= Beginning of Section =
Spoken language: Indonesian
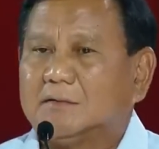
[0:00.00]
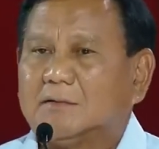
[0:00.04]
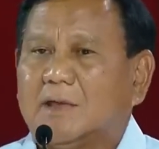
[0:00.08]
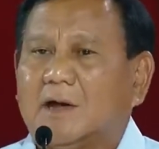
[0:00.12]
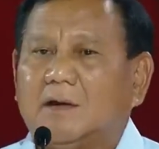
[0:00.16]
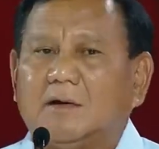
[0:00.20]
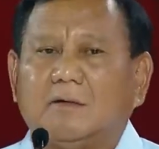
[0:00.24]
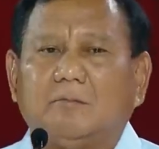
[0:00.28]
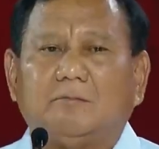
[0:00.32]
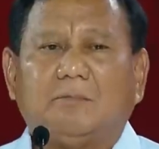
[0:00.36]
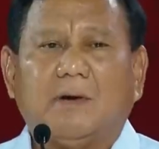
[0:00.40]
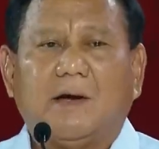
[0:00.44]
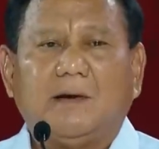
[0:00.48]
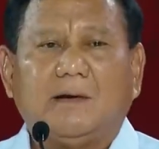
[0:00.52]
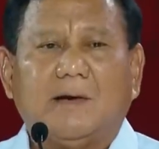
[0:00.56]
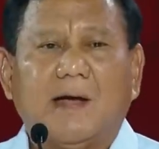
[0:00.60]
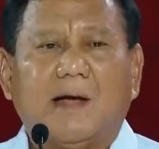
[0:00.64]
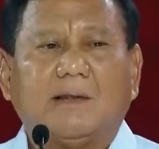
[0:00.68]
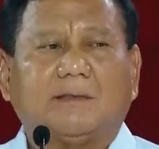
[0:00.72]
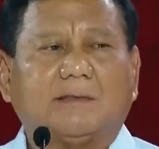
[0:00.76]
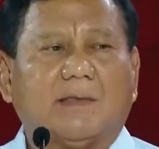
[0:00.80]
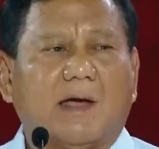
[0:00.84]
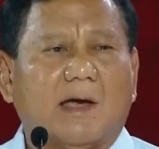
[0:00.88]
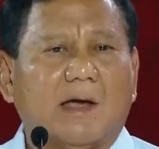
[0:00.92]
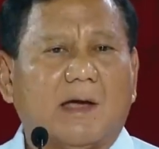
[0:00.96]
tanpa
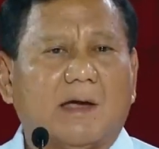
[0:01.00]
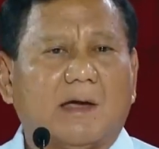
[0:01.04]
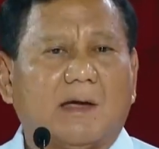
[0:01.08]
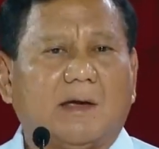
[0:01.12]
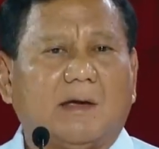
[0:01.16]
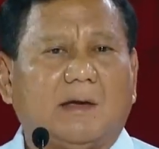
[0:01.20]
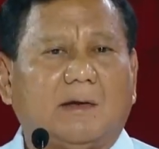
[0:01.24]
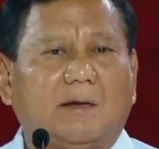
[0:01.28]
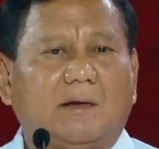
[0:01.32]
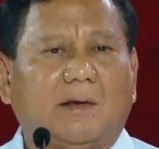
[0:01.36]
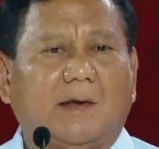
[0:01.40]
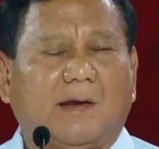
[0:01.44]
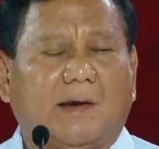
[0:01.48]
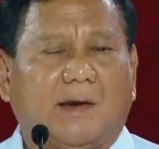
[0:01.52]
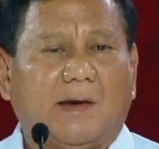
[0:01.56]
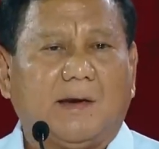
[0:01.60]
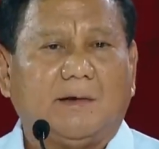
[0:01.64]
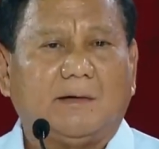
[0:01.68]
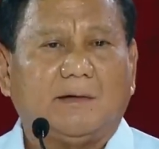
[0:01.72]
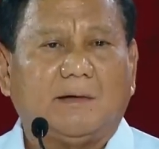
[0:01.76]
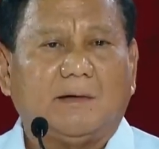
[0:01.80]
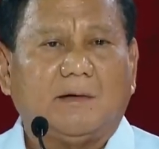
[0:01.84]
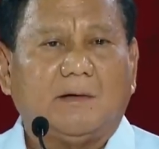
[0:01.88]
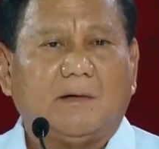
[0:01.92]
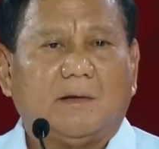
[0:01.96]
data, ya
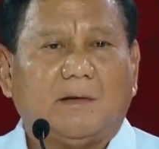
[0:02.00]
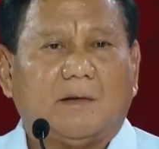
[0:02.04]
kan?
= End of Section =
WHAT YOU HAVE TO DO | In your answer, set down the full listing word for word and include no pictures.

RESULT BELOW |
Spoken language: Indonesian
[0:00.00]
[0:00.04]
[0:00.08]
[0:00.12]
[0:00.16]
[0:00.20]
[0:00.24]
[0:00.28]
[0:00.32]
[0:00.36]
[0:00.40]
[0:00.44]
[0:00.48]
[0:00.52]
[0:00.56]
[0:00.60]
[0:00.64]
[0:00.68]
[0:00.72]
[0:00.76]
[0:00.80]
[0:00.84]
[0:00.88]
[0:00.92]
[0:00.96]
tanpa
[0:01.00]
[0:01.04]
[0:01.08]
[0:01.12]
[0:01.16]
[0:01.20]
[0:01.24]
[0:01.28]
[0:01.32]
[0:01.36]
[0:01.40]
[0:01.44]
[0:01.48]
[0:01.52]
[0:01.56]
[0:01.60]
[0:01.64]
[0:01.68]
[0:01.72]
[0:01.76]
[0:01.80]
[0:01.84]
[0:01.88]
[0:01.92]
[0:01.96]
data, ya
[0:02.00]
[0:02.04]
kan?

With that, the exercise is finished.